▶

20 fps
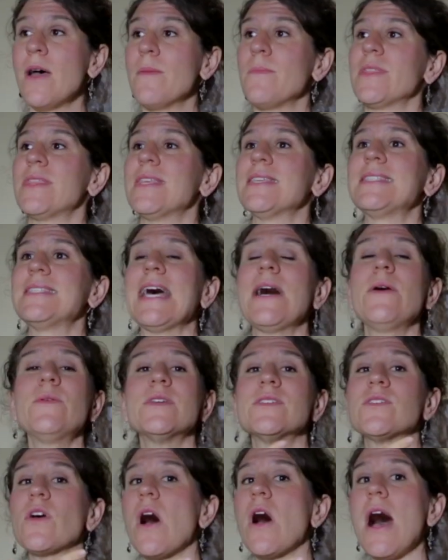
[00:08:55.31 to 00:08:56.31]
but the sound
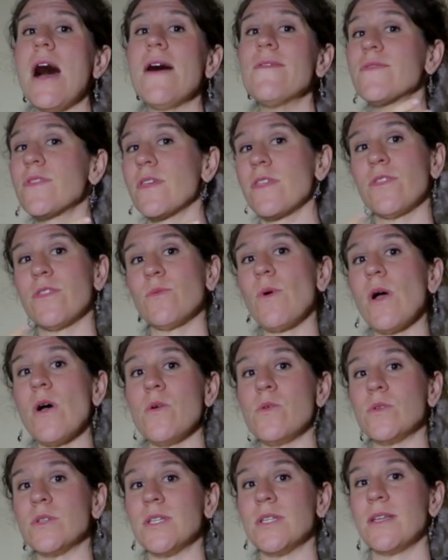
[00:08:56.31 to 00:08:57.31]
is off the
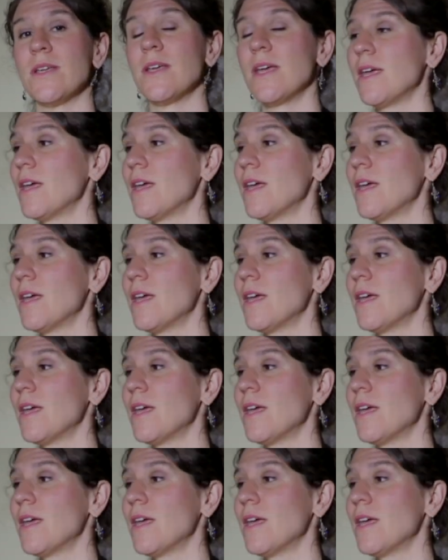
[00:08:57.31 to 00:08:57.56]
throat.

◀

- Exercise aim: Repeat, exactly and in full, every entry in the data, but not the pictures.

- Response box:
20 fps
[00:08:55.31 to 00:08:56.31]
but the sound
[00:08:56.31 to 00:08:57.31]
is off the
[00:08:57.31 to 00:08:57.56]
throat.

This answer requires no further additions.